Under Paragraph (1) of Subsection 2255(f), Petitioner's one-year period for filing his Section 2255 Motion commenced on or about July 15, 2011, "upon the expiration of the fourteen-day period for filing a direct appeal" after entry of Judgment on July 1, 2011. United States v. Diallo, 581 F.App'x 226, 227 (4th Cir. 2014) (citing Clay v. United States, 537 U.S. 522, 525 (2003), and Fed. R. App. P. 4(b)(1)(A)(i), (b)(6)); see also United States v. Plascencia, 537 F.3d 385, 387 (5th Cir. 2008) ("[The petitioner's] conviction became final when the time expired to file a timely notice of appeal on direct review...."); Moshier v. United States, 402 F.3d 116, 118 (2d Cir. 2005) (same); Sanchez-Castellano v. United States, 358 F.3d 424, 428 (6th Cir. 2004) (same); Kapral v. United States, 166 F.3d 565, 577 (3d Cir. 1999) (same); Peoples v. United States, Civ. No. L-10-212, Crim. No. L-04-0423, 2010 WL 1375143, at *1 (D. Md. Mar. 31, 2010) (unpublished) (same), appeal dismissed, 512 F.App'x 376 (4th Cir. 2013); Teal v. United States, Civ. No. 4:12-2391-TLW, Crim. No. 4:09-950, 2013 WL 4776723, at *3 (D.S.C. Sept. 4, 2013) (unpublished) (same); Ervin v. United States, Nos. 1:11CV233, 1:08CR128-7, 2011 WL 5075651, at *3 (W.D. N.C. Oct. 25, 2011) (unpublished) (same). That one-year period expired on or about July 15, 2012, more than fourteen months before Petitioner filed his instant Section 2255 Motion.

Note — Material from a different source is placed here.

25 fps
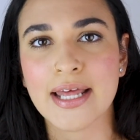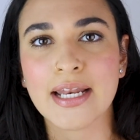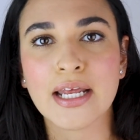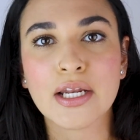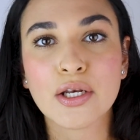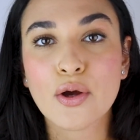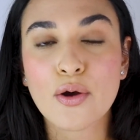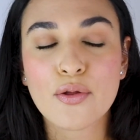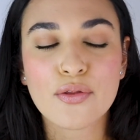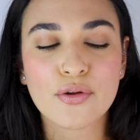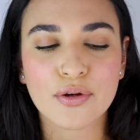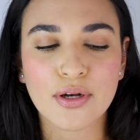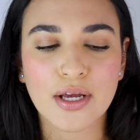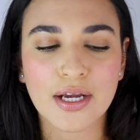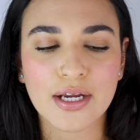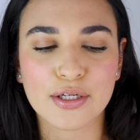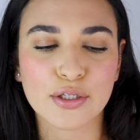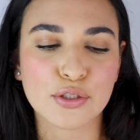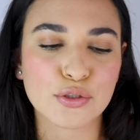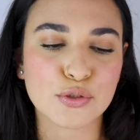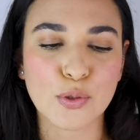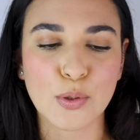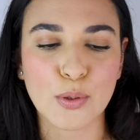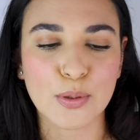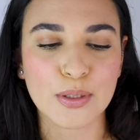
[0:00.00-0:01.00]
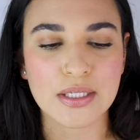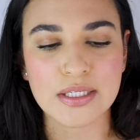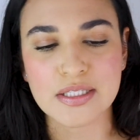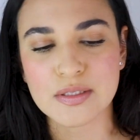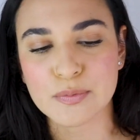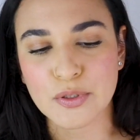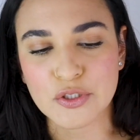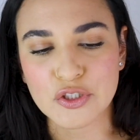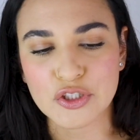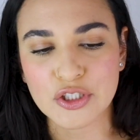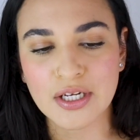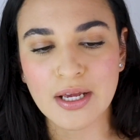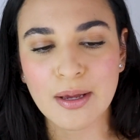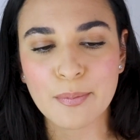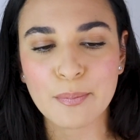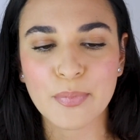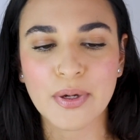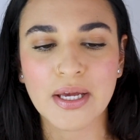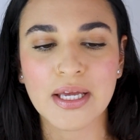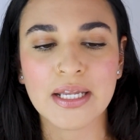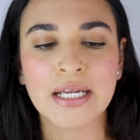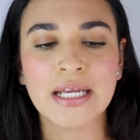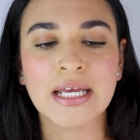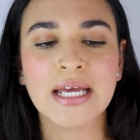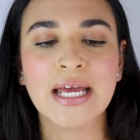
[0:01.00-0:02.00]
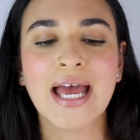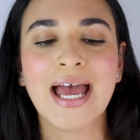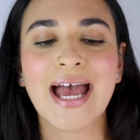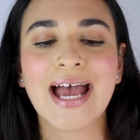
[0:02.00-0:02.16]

And I know they're not going to totally switch it up, but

Petitioner does not argue that the delayed accrual provisions of Paragraphs (2) or (4) of Subsection 2255(f) apply to his Section 2255 Motion. (See Docket Entry 22 at 9.) Instead, he apparently seeks to invoke the delayed accrual provision of Paragraph (3) of Subsection 2255(f), by stating, under the heading "Timeliness of Motion, " that, in Alleyne, "[t]he United States Supreme Court announced a new rule of Constitutional law on June 17, 2013, that imposed a new obligation upon the federal government which forms the basis of Petitioner's claim." (Id.) That argument fails because "Alleyne has not been made retroactively applicable to cases on collateral review." United States v. Stewart, 540 F.App'x 171, 172 n.* (4th Cir. Sept. 27, 2013); see also 28 U.S.C. § 2255(f)(3) (limiting its application to Supreme Court decisions "made retroactively applicable to cases on collateral review"); United States v. Thomas, Nos. 3:14CV345FDW, 3:92CR284FDW3, 2014 WL 2931077, at *2 (W.D. N.C. June 30, 2014) (unpublished) ("[The] [p]etitioner contends that the petition is timely under § 2255(f)(3) because it was filed within one year of Alleyne. Section 2255(f)(3) does not apply to render the petition timely, as Alleyne has not been held to be retroactive on collateral review." (internal citation omitted)), appeal dismissed, 585 F.App'x 288 (4th Cir. 2014). Accordingly, Paragraph (1) of Subsection 2255(f) applies and Petitioner's Section 2255 Motion is untimely.[3]

IT IS THEREFORE RECOMMENDED that the United States's Motion to Dismiss (Docket Entry 26) be granted and that Petitioner's Motion to Vacate, Set Aside, or Correct Sentence (Docket Entry 22) be dismissed without issuance of a certificate of appealability.